The Painted Tomb-Chapel of Neb-Amun does not shrink from describing how the men working for Henry Salt, the British consul, hacked into the paintings on the walls of Neb-Amun's burial-house "with knives and saws, outlining rectangular pieces that they then prised away . . . with implements such as crow-bars". To carry off choice sections of a scene, whole contexts were destroyed. A young woman sits next to her friend at the party. The saw hacks through the crown of her head, severing the stalk of the lotus flower in her hair, cutting through the colourful headband, slicing down behind her ear then dividing into an inverted delta of damage, one branch snaking down her chest and arm, the other reaching across her shoulder to her friend. The brutality is astonishing.
In a later stage of the same historical moment, another set of English and Frenchmen took a hack-saw to the lands of the defeated Ottoman empire. They couldn't carry away the fragments, but they tried to own them, and they gave away one: Palestine. We are still living the effects of their actions.
The funding for the exhibition in Room 61 is also related to this process: the gallery enjoys the generous financial assistance of the R and S Cohen Foundation established by Sir Ronald Cohen and his wife Sharon Harel-Cohen. It is named the Michael Cohen Gallery in an English variant of the name of the Labour peer's father: Michel Mourad Cohen, a Syrian Jew who left Egypt in 1957 in the aftermath of the Suez war, when Britain, France and Israel attacked Egypt. Sir Ronald himself, known as the father of venture capitalism, was born in Egypt. He was 11 when the family left for England, but remains invested in the affairs of the Middle East.
"If you look at my history," he has said, "born in Egypt, a refugee, married to the daughter of the commander of the Exodus who's an Israeli, there's an obvious connection between me and the region. I can empathise with the Arab world to a greater degree than the average person would, yet at the same time I can empathise with the Israelis." In 1998, he was among a select group presented with Israel's highest tribute, the Jubilee award, recognising him as "one of the visionaries who have done the most to facilitate Israel's integration into the global economy and to realise its world-class business potential".

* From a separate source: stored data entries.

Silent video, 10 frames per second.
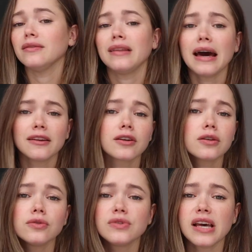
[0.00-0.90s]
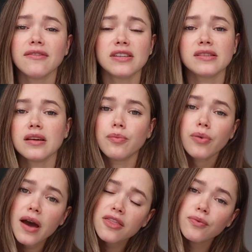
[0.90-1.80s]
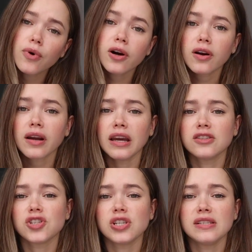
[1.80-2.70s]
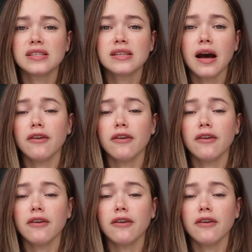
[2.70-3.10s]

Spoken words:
That includes obviously breath work and just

In 2005 he established the Portland Trust to help the Palestinians "build up a powerful economy . . . based on a deep level of interdependence with Israel". Even though the United Nations has cited Israel's policy of encirclement and checkpoints as the principle reason for the devastated economy of Palestinian cities, Sir Ronald, with an entrepreneur's optimism, wonders if you can have "a different approach to checkpoints, which turns them into points of economic interchange rather than just for security?"
The historical process which broke up the Neb-Amun paintings, made a refugee of Ronald Cohen and is killing the children of Gaza, is still in motion. Where will it take us next? The British Museum, in this gallery that took 10 years of planning and fundraising, has elicited happy outcomes from the first two events. There can be none from the third. But maybe we can learn? If that is the BM's remit, can the gallery dedicated to Cohen, a Syrian Jew from Egypt, by his British son, help us learn something about ourselves, and about history, that would help us stop the bloodshed?